══ SUPPLIED DATA ══
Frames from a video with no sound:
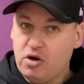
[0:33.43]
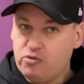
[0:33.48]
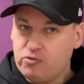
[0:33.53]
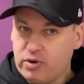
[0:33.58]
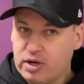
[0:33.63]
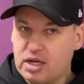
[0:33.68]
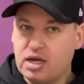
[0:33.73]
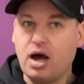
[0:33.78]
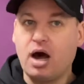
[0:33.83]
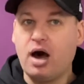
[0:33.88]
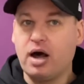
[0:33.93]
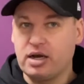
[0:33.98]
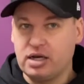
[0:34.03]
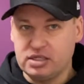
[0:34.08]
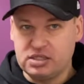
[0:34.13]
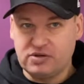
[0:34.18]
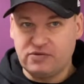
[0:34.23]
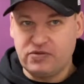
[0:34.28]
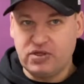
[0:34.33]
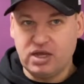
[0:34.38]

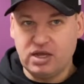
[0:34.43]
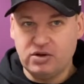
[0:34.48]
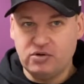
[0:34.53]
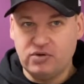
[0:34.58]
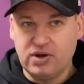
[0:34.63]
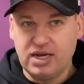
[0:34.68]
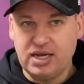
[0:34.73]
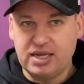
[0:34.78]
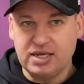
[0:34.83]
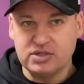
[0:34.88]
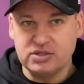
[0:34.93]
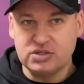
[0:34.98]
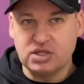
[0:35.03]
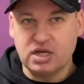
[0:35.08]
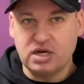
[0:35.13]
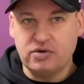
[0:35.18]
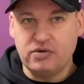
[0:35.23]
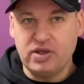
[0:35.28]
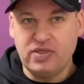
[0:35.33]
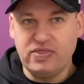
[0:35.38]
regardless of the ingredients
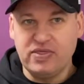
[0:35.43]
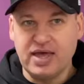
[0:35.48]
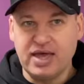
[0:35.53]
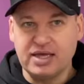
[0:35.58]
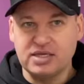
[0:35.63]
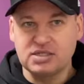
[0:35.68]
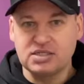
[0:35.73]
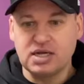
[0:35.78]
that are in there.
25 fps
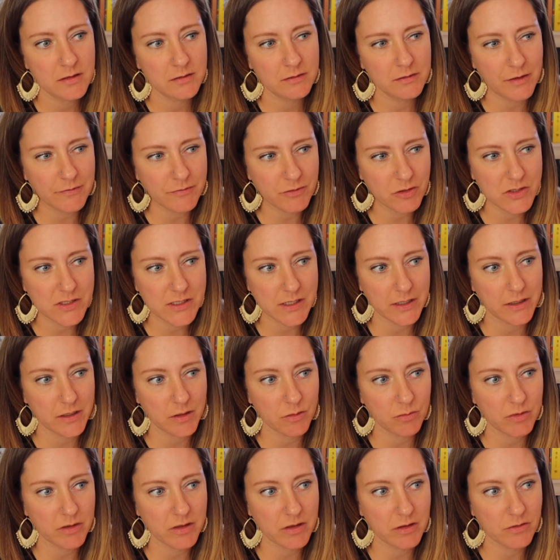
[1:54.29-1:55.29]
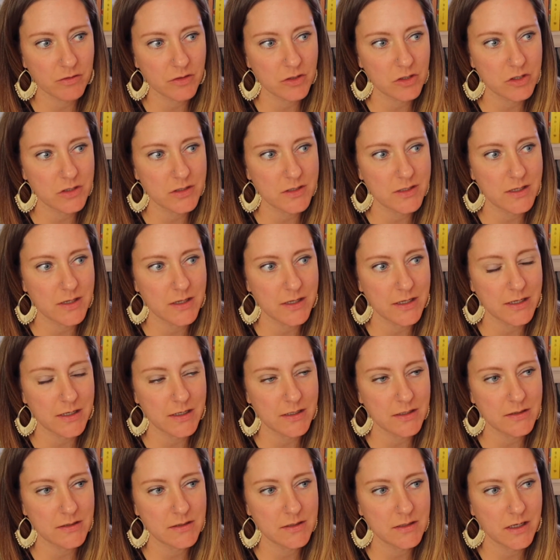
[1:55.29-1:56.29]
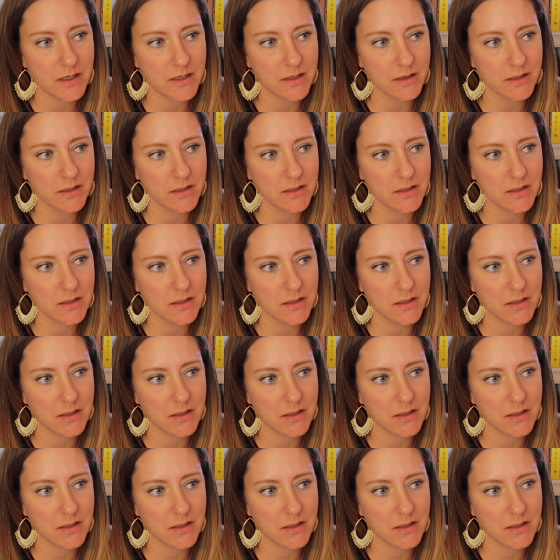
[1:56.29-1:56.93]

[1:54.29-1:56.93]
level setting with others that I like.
═══
══ SUPPLIED DATA ══
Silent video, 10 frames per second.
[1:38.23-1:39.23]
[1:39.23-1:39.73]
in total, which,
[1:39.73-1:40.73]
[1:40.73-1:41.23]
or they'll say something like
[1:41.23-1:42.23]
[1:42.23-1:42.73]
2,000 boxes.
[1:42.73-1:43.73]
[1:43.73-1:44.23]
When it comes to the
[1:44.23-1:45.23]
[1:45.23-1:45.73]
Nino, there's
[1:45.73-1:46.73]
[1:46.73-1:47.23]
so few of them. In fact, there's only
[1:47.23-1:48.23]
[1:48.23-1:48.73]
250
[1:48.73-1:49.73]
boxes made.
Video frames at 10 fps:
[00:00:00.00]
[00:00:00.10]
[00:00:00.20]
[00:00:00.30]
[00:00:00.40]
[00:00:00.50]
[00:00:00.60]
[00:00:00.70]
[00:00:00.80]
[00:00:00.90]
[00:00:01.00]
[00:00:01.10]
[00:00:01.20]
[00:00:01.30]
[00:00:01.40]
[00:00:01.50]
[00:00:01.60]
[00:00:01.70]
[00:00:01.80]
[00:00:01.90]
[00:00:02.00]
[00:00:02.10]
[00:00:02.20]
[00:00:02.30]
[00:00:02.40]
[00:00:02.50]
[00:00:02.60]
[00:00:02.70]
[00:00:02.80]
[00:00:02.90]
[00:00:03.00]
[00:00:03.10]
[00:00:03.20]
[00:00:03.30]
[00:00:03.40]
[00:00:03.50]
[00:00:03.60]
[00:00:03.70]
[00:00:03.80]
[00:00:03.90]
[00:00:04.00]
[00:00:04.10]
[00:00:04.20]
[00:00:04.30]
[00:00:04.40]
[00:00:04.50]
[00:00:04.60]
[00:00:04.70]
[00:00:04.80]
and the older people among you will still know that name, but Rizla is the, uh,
═══
══ SUPPLIED DATA ══
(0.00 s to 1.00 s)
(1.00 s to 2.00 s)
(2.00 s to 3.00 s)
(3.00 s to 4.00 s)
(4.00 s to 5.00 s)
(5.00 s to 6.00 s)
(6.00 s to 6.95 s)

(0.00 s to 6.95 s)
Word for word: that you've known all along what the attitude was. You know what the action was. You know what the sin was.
═══
REQUIRED WORK:
Go to the line with "[1:45.73-1:46.73]" in the entries above and repeat every line from there through the line with "[00:00:03.40]", exactly and with no other text.

OUTPUT FOR THIS EXERCISE:
[1:45.73-1:46.73]
[1:46.73-1:47.23]
so few of them. In fact, there's only
[1:47.23-1:48.23]
[1:48.23-1:48.73]
250
[1:48.73-1:49.73]
boxes made.
Video frames at 10 fps:
[00:00:00.00]
[00:00:00.10]
[00:00:00.20]
[00:00:00.30]
[00:00:00.40]
[00:00:00.50]
[00:00:00.60]
[00:00:00.70]
[00:00:00.80]
[00:00:00.90]
[00:00:01.00]
[00:00:01.10]
[00:00:01.20]
[00:00:01.30]
[00:00:01.40]
[00:00:01.50]
[00:00:01.60]
[00:00:01.70]
[00:00:01.80]
[00:00:01.90]
[00:00:02.00]
[00:00:02.10]
[00:00:02.20]
[00:00:02.30]
[00:00:02.40]
[00:00:02.50]
[00:00:02.60]
[00:00:02.70]
[00:00:02.80]
[00:00:02.90]
[00:00:03.00]
[00:00:03.10]
[00:00:03.20]
[00:00:03.30]
[00:00:03.40]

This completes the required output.